Task description: Below are records to return verbatim; the pictures are to be dropped.
== Material to process
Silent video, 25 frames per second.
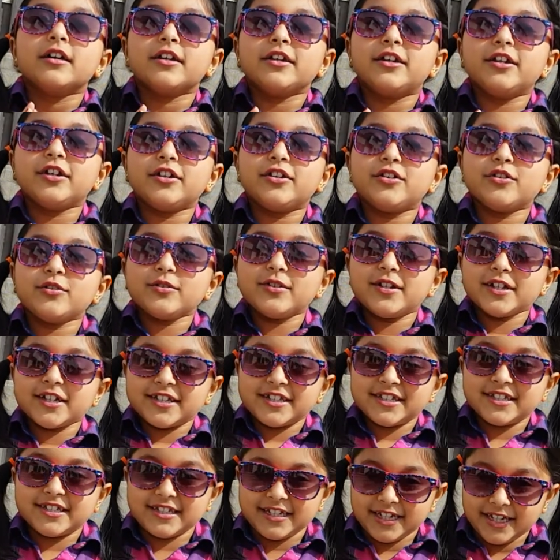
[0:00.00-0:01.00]
Did you just
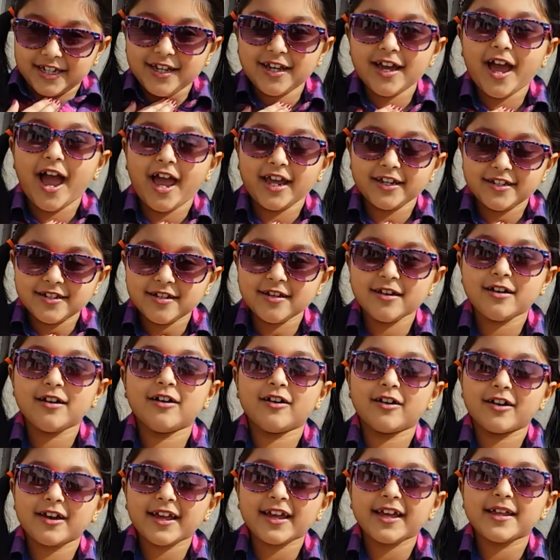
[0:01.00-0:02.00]
see I
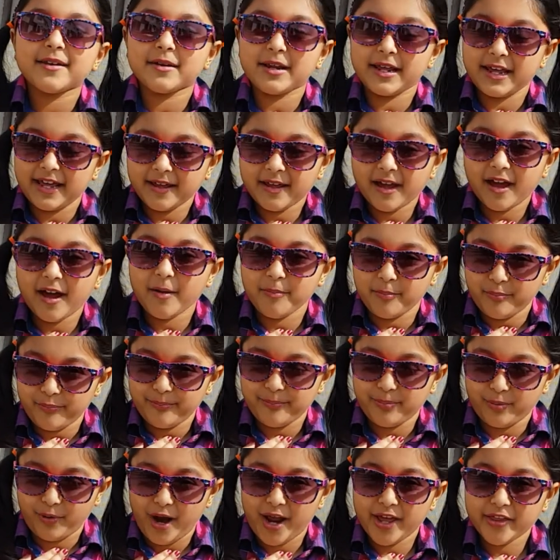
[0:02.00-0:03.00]
took in a
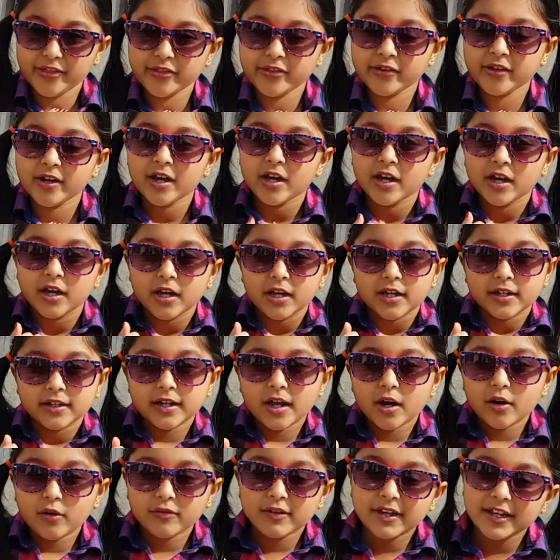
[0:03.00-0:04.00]
breath?
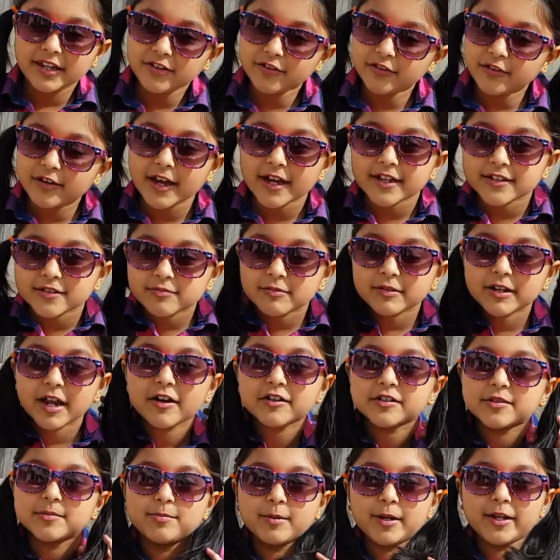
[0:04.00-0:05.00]
Now, can you guess what
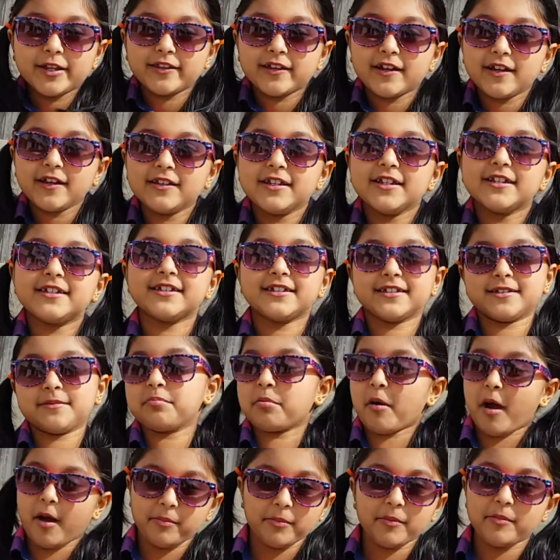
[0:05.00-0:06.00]
I was breathing? This is
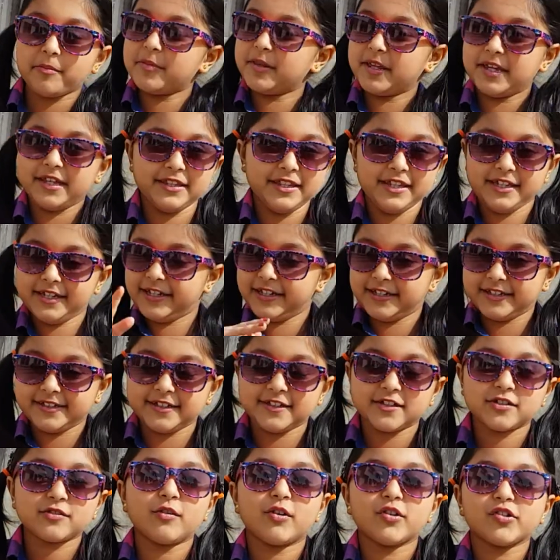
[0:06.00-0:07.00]
probably the
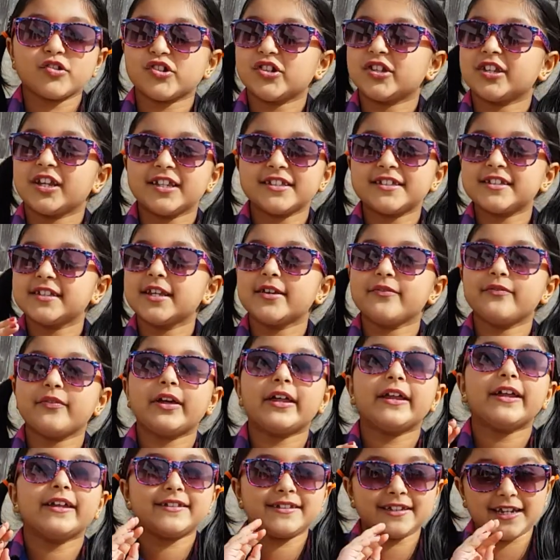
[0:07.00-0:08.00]
easiest question. Let's leave
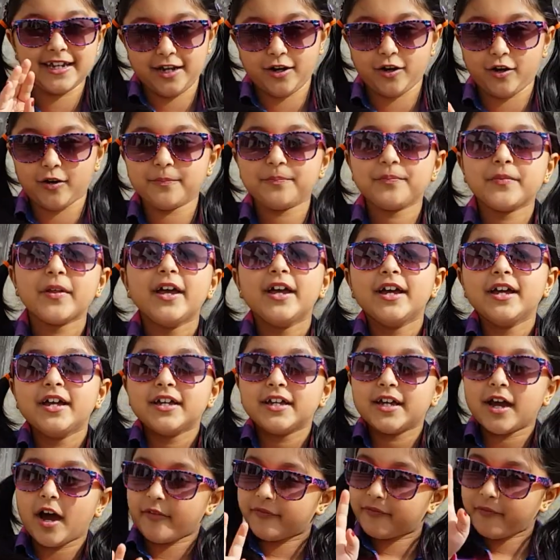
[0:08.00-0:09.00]
it. It's air.
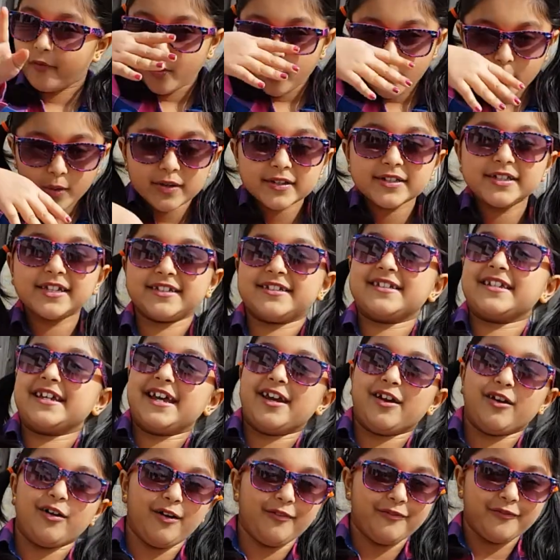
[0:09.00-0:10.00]
Of course it's
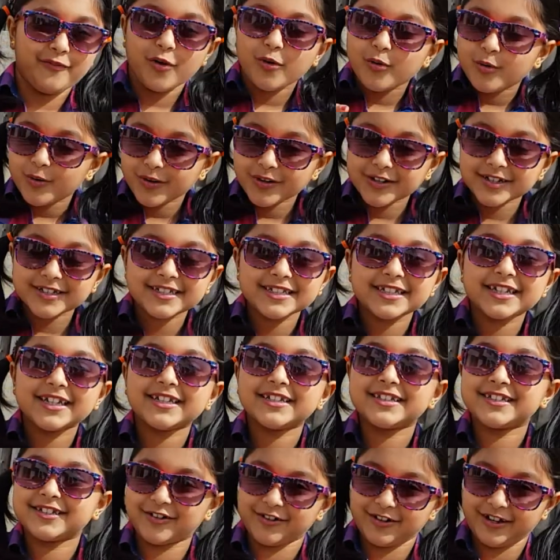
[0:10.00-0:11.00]
air. Of course,
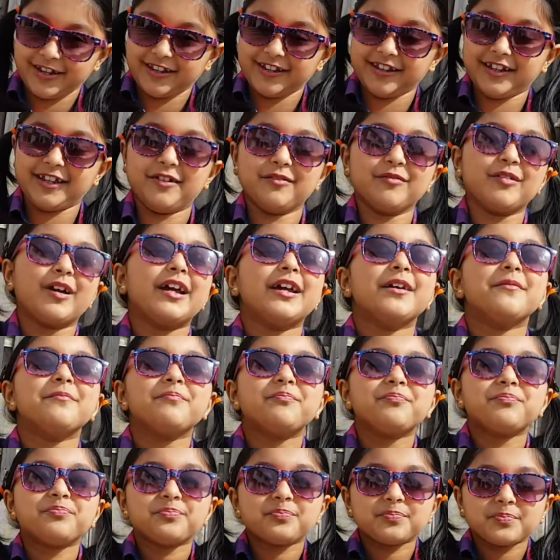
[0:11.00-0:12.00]
certainly, right?
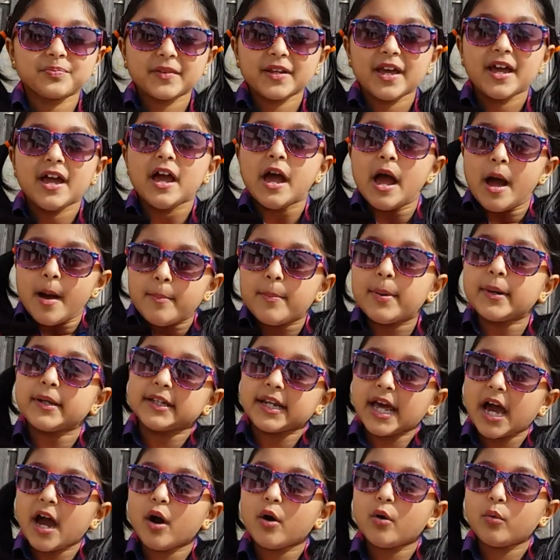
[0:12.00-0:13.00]
But
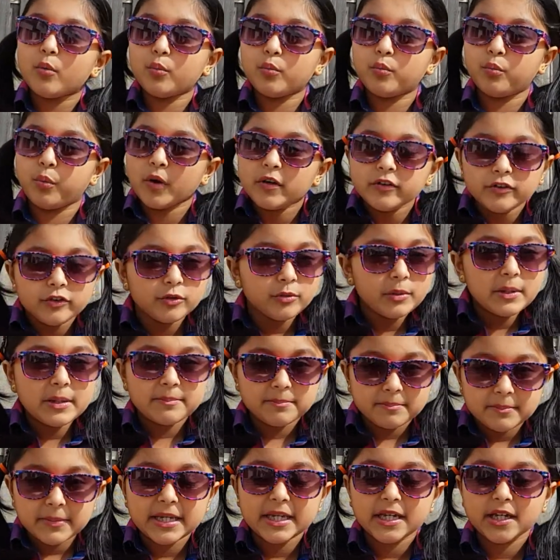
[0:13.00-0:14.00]
now, what do
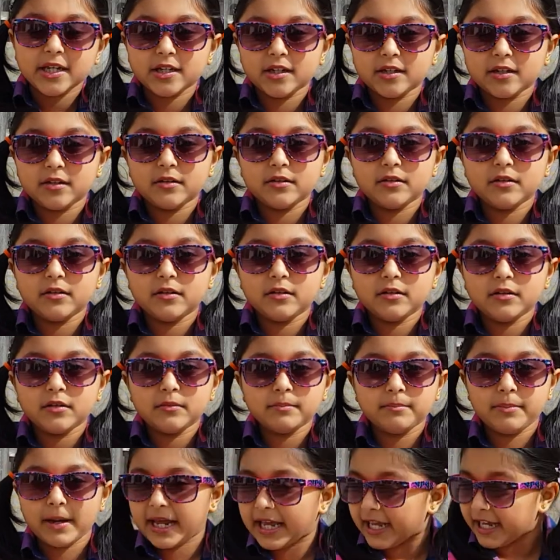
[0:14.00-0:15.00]
we mean
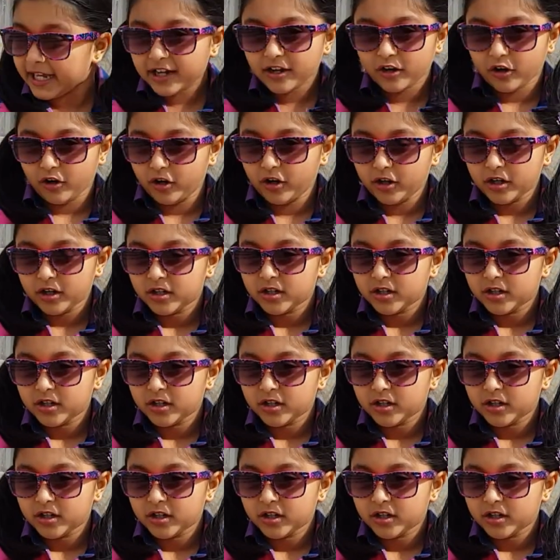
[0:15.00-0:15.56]
by air?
====
Exercise response:
Silent video, 25 frames per second.
[0:00.00-0:01.00]
Did you just
[0:01.00-0:02.00]
see I
[0:02.00-0:03.00]
took in a
[0:03.00-0:04.00]
breath?
[0:04.00-0:05.00]
Now, can you guess what
[0:05.00-0:06.00]
I was breathing? This is
[0:06.00-0:07.00]
probably the
[0:07.00-0:08.00]
easiest question. Let's leave
[0:08.00-0:09.00]
it. It's air.
[0:09.00-0:10.00]
Of course it's
[0:10.00-0:11.00]
air. Of course,
[0:11.00-0:12.00]
certainly, right?
[0:12.00-0:13.00]
But
[0:13.00-0:14.00]
now, what do
[0:14.00-0:15.00]
we mean
[0:15.00-0:15.56]
by air?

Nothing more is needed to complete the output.